→ Stored data
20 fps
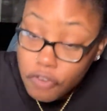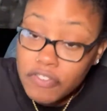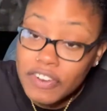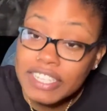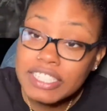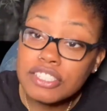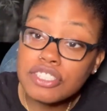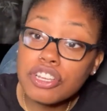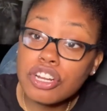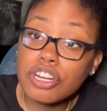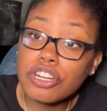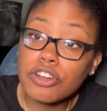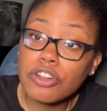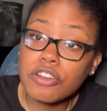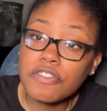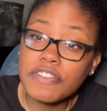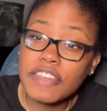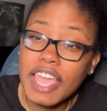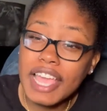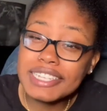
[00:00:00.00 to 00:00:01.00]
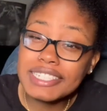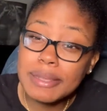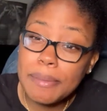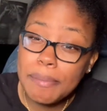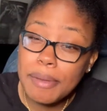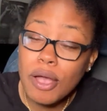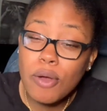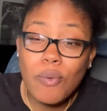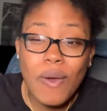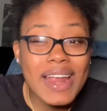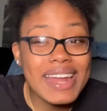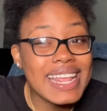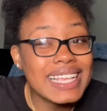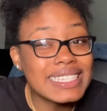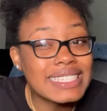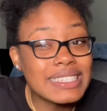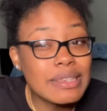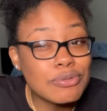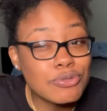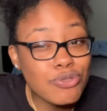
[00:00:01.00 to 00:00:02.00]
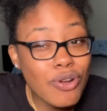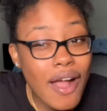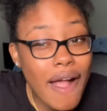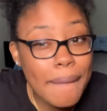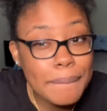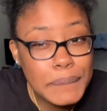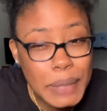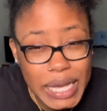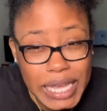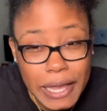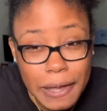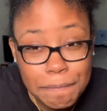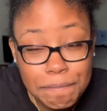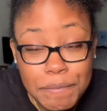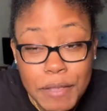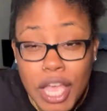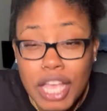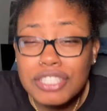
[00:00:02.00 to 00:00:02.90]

forget to turn the notification bell right next to the subscribe button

→ PROMPT
Set down every line above exactly, pictures excluded.

→ EXERCISE OUTPUT
20 fps
[00:00:00.00 to 00:00:01.00]
[00:00:01.00 to 00:00:02.00]
[00:00:02.00 to 00:00:02.90]

forget to turn the notification bell right next to the subscribe button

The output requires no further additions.